EDIT: Just got some time back. Let $y_1=r\cos\phi$ and $y_2=r\sin\phi$. Then $y_1^2+y_2^2=r^2$ and $y1\cos\theta+y_2\sin\theta=r\cos(\theta-\phi)$ and $$\begin{align}\frac1{2\pi}\int_0^{2\pi}\frac{1-y_1\cos\theta-y_2\sin\theta}{1-2y_1\cos\theta-y_2\sin\theta+y_1^2+y_2^2}d\theta&=\frac1{2\pi}\int_0^{2\pi}\frac{1-r\cos(\theta-\phi)}{1-2r\cos(\theta-\phi)+r^2}d\theta\\ &=\frac1{2\pi}\int_0^{2\pi}\frac{1-r\cos\nu}{1+2r\cos\nu+r^2}d\nu\\ &=\frac1{2\pi}\int_0^{2\pi}\left(\frac12+\frac{\frac12(1-r^2)}{1+2r\cos\nu+r^2}\right)d\nu\\ &=\frac12+\frac1{2\pi}\frac{(1-r^2)}{2(1+r^2)}\int_0^{2\pi}\frac{d\nu}{1+e\cos\nu}\end{align}$$ Where we have used the substitutions $\nu=\theta-\phi-\pi$ and $e=\frac{2r}{1+r^2}$ and used the periodicity of the integrand to remap its limits. Now we have showed that $$\begin{align}\int_0^{2\pi}\frac{d\nu}{1+e\cos\nu}&=\int_0^{2\pi}\frac{dE}{\sqrt{1-e^2}}=\left.\frac E{\sqrt{1-e^2}}\right|_0^{2\pi}\\&=\frac{2\pi}{\sqrt{1-e^2}}=\frac{2\pi}{\sqrt{1-\left(\frac{2r}{1+r^2}\right)^2}}=\frac{2\pi(1+r^2)}{1-r^2}\end{align}$$ Where $$\sin E=\frac{\sqrt{1-e^2}\sin\nu}{1+e\cos\nu}$$ is the eccentric anomaly.

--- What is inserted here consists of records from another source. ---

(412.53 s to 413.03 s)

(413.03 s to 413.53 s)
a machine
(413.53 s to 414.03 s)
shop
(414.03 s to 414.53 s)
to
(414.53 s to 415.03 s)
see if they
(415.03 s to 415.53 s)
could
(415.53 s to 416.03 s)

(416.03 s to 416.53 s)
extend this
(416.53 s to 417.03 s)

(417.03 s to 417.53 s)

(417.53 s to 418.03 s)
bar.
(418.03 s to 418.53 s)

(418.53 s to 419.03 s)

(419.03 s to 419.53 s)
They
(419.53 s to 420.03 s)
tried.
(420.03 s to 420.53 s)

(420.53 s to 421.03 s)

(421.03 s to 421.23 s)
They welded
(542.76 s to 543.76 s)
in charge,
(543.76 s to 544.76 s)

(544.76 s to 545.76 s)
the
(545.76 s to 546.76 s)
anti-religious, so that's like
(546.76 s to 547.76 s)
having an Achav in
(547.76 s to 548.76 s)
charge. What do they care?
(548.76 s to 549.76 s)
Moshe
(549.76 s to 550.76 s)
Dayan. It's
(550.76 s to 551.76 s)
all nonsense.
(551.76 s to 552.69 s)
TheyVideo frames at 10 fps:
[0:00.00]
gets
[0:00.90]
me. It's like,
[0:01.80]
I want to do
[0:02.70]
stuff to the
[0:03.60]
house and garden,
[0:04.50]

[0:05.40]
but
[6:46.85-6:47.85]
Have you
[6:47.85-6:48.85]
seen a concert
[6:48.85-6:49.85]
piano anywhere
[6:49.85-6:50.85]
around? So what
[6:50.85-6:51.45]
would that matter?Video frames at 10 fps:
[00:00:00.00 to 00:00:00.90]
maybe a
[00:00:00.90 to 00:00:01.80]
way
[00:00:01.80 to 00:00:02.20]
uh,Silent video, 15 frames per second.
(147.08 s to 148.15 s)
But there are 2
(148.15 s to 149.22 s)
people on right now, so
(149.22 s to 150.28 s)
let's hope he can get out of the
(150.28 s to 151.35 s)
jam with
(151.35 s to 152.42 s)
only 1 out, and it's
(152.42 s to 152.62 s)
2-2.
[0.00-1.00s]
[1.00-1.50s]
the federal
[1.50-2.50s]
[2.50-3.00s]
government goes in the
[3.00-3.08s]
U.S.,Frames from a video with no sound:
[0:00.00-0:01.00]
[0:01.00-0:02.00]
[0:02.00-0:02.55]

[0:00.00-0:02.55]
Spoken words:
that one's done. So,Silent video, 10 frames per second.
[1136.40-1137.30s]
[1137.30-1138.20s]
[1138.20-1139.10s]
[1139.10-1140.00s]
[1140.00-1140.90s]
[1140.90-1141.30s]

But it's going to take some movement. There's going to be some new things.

So that shows that in fact $$\frac1{2\pi}\int_0^{2\pi}\frac{1-y_1\cos\theta-y_2\sin\theta}{1-2y_1\cos\theta-y_2\sin\theta+y_1^2+y_2^2}d\theta=1$$ Since $\nabla_x^2G(\vec x,\vec y)=0$ for $\vec x\ne\vec y$ and $$\int\int_{||\vec x||<1}\nabla_x^2G(\vec x,\vec y)d^2\vec x=1$$ it follows that $\nabla_x^2G(\vec x,\vec y)=\delta^2(\vec x,\vec y)$. Since we also showed that the normal derivative of $G(\vec x,\vec y)$ is $\frac1{2\pi}$ at the boundary of the unit disk, I think that should do it. But shouldn't the normal derivative be $0$?